━━ RECORDED INFORMATION
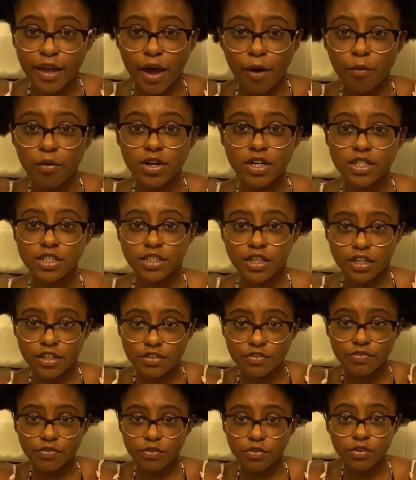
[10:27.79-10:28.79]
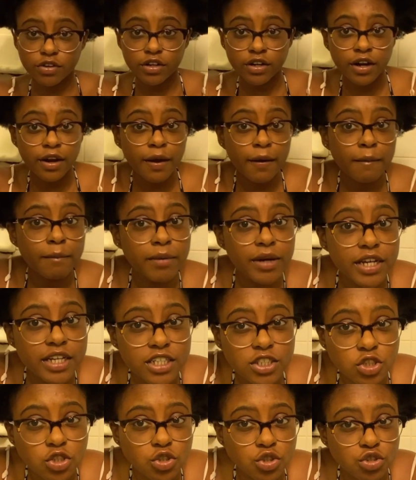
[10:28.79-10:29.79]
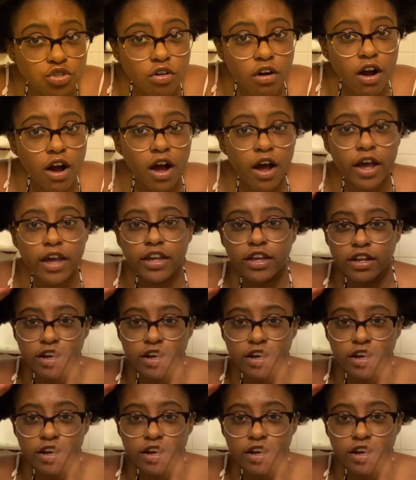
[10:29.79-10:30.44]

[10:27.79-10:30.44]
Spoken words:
I want to say it's 4, but it's dry.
━━━━
**WHAT YOU ARE ASKED TO DO**:
Could the data above be repeated exactly, with every picture dropped?

**TASK RESPONSE**:
[10:27.79-10:28.79]
[10:28.79-10:29.79]
[10:29.79-10:30.44]

[10:27.79-10:30.44]
Spoken words:
I want to say it's 4, but it's dry.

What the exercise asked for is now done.